(Saved entries)
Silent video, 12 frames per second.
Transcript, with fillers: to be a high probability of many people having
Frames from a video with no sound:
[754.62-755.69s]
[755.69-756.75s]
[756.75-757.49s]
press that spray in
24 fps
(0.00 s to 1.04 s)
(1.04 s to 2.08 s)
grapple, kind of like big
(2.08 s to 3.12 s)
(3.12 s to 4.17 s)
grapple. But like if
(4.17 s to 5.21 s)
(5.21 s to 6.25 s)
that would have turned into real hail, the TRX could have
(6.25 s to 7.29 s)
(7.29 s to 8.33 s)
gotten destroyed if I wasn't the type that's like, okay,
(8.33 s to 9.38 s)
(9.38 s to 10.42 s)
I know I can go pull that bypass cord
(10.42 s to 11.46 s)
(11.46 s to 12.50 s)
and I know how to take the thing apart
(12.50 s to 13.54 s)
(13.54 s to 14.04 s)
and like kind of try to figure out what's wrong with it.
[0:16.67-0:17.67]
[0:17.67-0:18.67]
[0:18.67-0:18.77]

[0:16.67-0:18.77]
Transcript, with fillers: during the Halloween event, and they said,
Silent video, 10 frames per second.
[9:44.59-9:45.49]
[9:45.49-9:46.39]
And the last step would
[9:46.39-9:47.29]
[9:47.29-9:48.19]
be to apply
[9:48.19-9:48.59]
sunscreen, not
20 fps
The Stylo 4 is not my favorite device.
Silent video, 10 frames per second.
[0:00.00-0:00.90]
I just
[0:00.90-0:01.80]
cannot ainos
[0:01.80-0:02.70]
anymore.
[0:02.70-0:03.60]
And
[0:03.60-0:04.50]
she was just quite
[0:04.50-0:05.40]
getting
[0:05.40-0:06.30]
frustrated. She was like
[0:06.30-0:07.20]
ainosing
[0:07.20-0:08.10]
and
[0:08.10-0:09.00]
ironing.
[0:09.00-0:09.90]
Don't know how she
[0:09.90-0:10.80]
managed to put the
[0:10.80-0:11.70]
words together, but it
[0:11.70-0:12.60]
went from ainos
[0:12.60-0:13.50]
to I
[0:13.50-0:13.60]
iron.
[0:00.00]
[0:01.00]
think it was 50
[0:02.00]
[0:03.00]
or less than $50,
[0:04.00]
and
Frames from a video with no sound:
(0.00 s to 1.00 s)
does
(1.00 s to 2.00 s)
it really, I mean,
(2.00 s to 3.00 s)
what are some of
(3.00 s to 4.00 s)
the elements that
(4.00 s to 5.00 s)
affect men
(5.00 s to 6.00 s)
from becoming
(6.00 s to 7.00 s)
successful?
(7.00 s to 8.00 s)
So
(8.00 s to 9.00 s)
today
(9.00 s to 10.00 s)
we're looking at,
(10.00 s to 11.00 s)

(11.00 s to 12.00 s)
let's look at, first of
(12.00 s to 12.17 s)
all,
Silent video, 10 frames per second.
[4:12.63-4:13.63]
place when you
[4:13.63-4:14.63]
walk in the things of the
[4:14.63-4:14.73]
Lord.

_WHAT TO WORK ON_
The full set of records above is to be printed exactly as it appears.

_ANSWER TO THE PROBLEM_
Silent video, 12 frames per second.
Transcript, with fillers: to be a high probability of many people having
Frames from a video with no sound:
[754.62-755.69s]
[755.69-756.75s]
[756.75-757.49s]
press that spray in
24 fps
(0.00 s to 1.04 s)
(1.04 s to 2.08 s)
grapple, kind of like big
(2.08 s to 3.12 s)
(3.12 s to 4.17 s)
grapple. But like if
(4.17 s to 5.21 s)
(5.21 s to 6.25 s)
that would have turned into real hail, the TRX could have
(6.25 s to 7.29 s)
(7.29 s to 8.33 s)
gotten destroyed if I wasn't the type that's like, okay,
(8.33 s to 9.38 s)
(9.38 s to 10.42 s)
I know I can go pull that bypass cord
(10.42 s to 11.46 s)
(11.46 s to 12.50 s)
and I know how to take the thing apart
(12.50 s to 13.54 s)
(13.54 s to 14.04 s)
and like kind of try to figure out what's wrong with it.
[0:16.67-0:17.67]
[0:17.67-0:18.67]
[0:18.67-0:18.77]

[0:16.67-0:18.77]
Transcript, with fillers: during the Halloween event, and they said,
Silent video, 10 frames per second.
[9:44.59-9:45.49]
[9:45.49-9:46.39]
And the last step would
[9:46.39-9:47.29]
[9:47.29-9:48.19]
be to apply
[9:48.19-9:48.59]
sunscreen, not
20 fps
The Stylo 4 is not my favorite device.
Silent video, 10 frames per second.
[0:00.00-0:00.90]
I just
[0:00.90-0:01.80]
cannot ainos
[0:01.80-0:02.70]
anymore.
[0:02.70-0:03.60]
And
[0:03.60-0:04.50]
she was just quite
[0:04.50-0:05.40]
getting
[0:05.40-0:06.30]
frustrated. She was like
[0:06.30-0:07.20]
ainosing
[0:07.20-0:08.10]
and
[0:08.10-0:09.00]
ironing.
[0:09.00-0:09.90]
Don't know how she
[0:09.90-0:10.80]
managed to put the
[0:10.80-0:11.70]
words together, but it
[0:11.70-0:12.60]
went from ainos
[0:12.60-0:13.50]
to I
[0:13.50-0:13.60]
iron.
[0:00.00]
[0:01.00]
think it was 50
[0:02.00]
[0:03.00]
or less than $50,
[0:04.00]
and
Frames from a video with no sound:
(0.00 s to 1.00 s)
does
(1.00 s to 2.00 s)
it really, I mean,
(2.00 s to 3.00 s)
what are some of
(3.00 s to 4.00 s)
the elements that
(4.00 s to 5.00 s)
affect men
(5.00 s to 6.00 s)
from becoming
(6.00 s to 7.00 s)
successful?
(7.00 s to 8.00 s)
So
(8.00 s to 9.00 s)
today
(9.00 s to 10.00 s)
we're looking at,
(10.00 s to 11.00 s)

(11.00 s to 12.00 s)
let's look at, first of
(12.00 s to 12.17 s)
all,
Silent video, 10 frames per second.
[4:12.63-4:13.63]
place when you
[4:13.63-4:14.63]
walk in the things of the
[4:14.63-4:14.73]
Lord.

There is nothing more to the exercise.